# TASK TO COMPLETE
An exact copy of every entry is needed, with no images.

# DATA RECORDS
··········
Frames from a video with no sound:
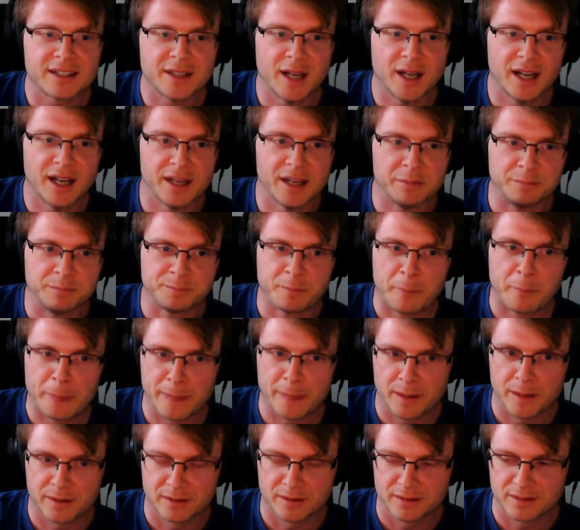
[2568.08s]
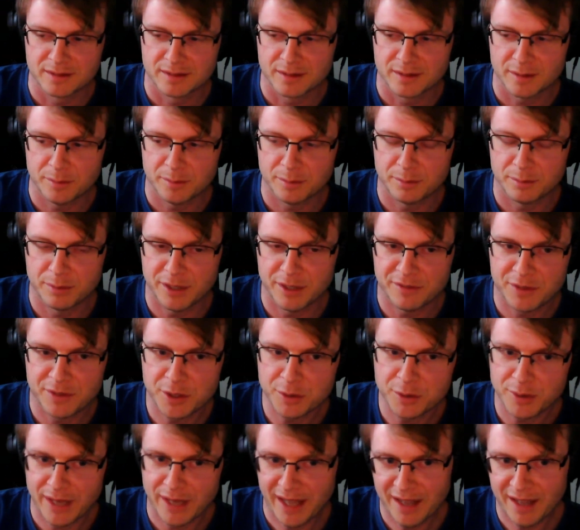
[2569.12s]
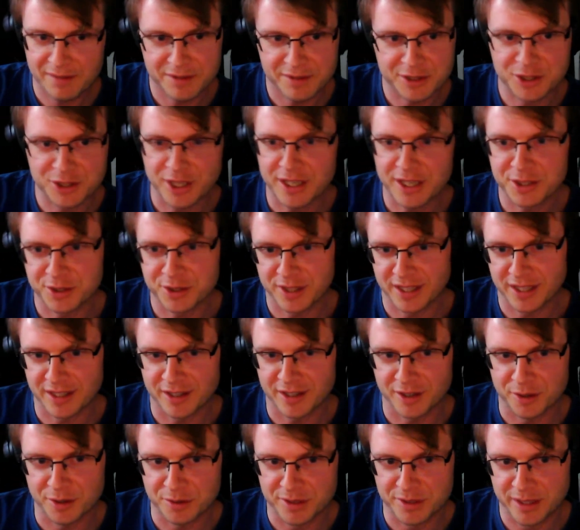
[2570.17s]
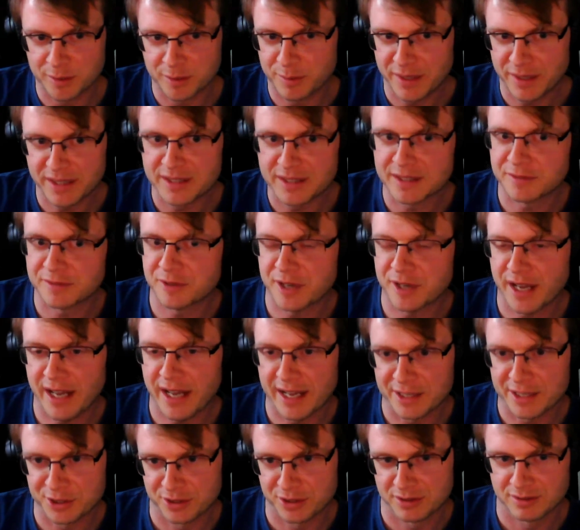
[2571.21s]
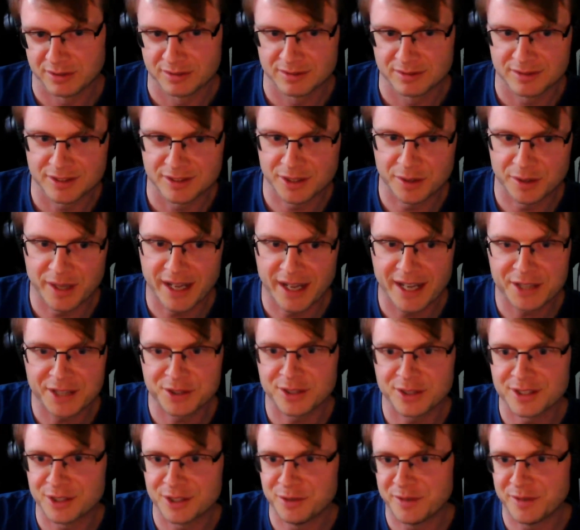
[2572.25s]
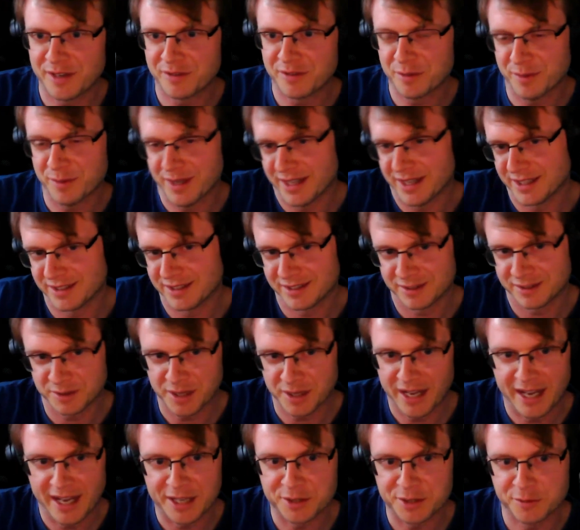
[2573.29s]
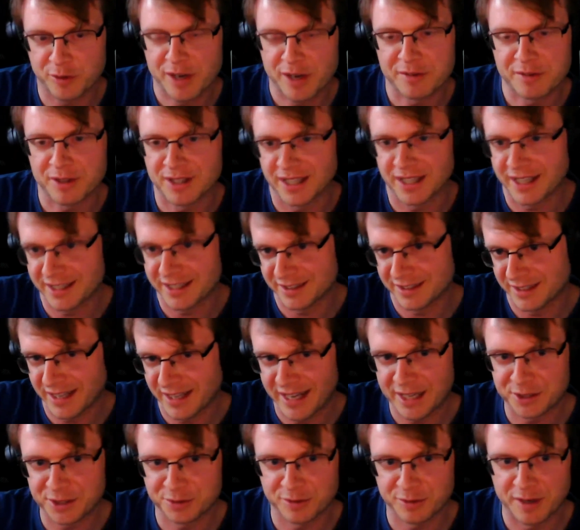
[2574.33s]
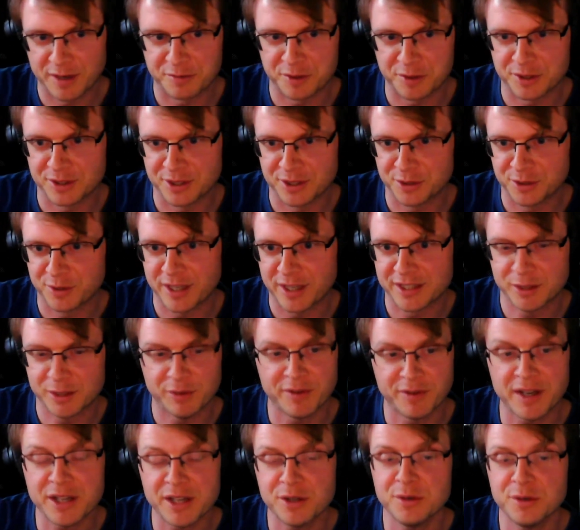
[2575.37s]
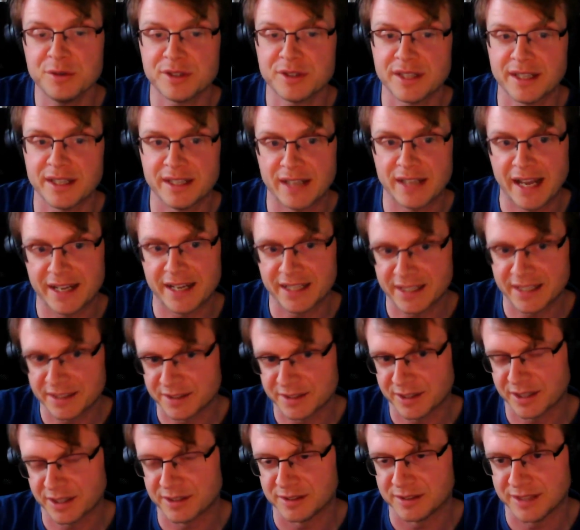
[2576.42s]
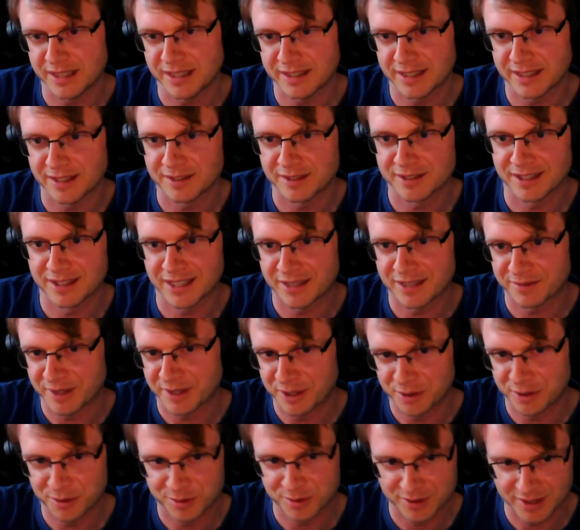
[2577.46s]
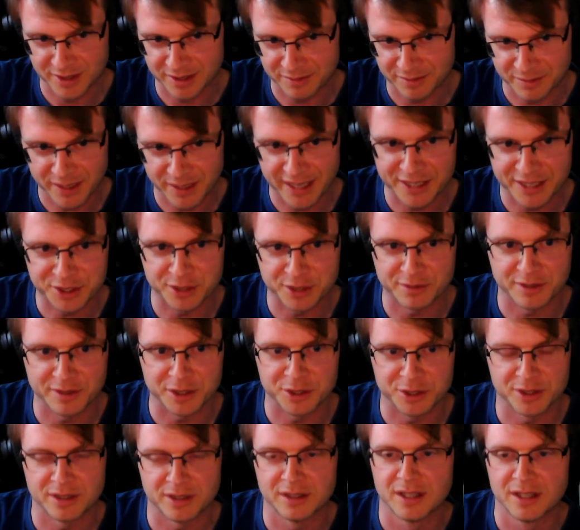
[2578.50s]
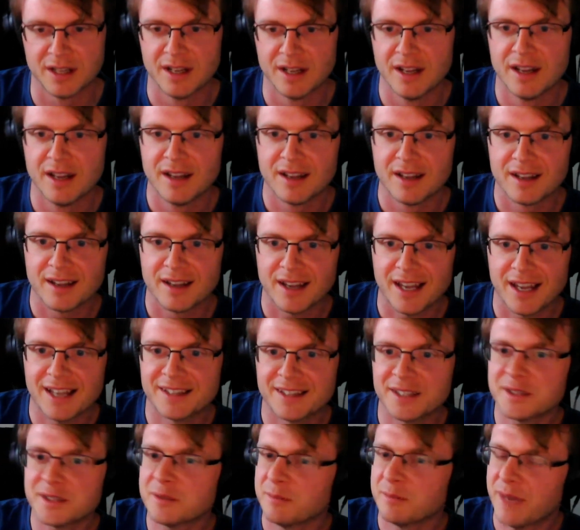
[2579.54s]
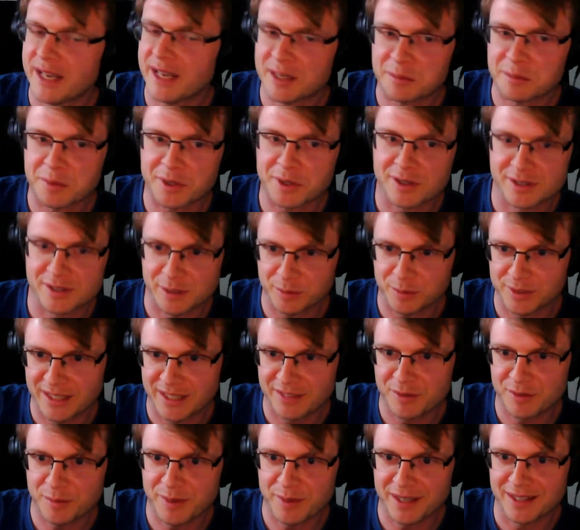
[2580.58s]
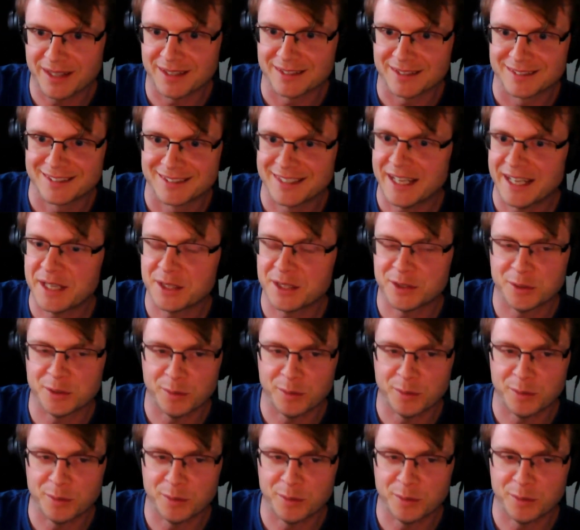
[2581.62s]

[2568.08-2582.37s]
But if you ever change that code, there'll be a different hash. So the hash that you've given me is a hash forever. It's a hash reference address. So if I use any internal details, if I use the hashing function, it doesn't matter, because it will never be taken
··········
# EXPECTED ANSWER
Frames from a video with no sound:
[2568.08s]
[2569.12s]
[2570.17s]
[2571.21s]
[2572.25s]
[2573.29s]
[2574.33s]
[2575.37s]
[2576.42s]
[2577.46s]
[2578.50s]
[2579.54s]
[2580.58s]
[2581.62s]

[2568.08-2582.37s]
But if you ever change that code, there'll be a different hash. So the hash that you've given me is a hash forever. It's a hash reference address. So if I use any internal details, if I use the hashing function, it doesn't matter, because it will never be taken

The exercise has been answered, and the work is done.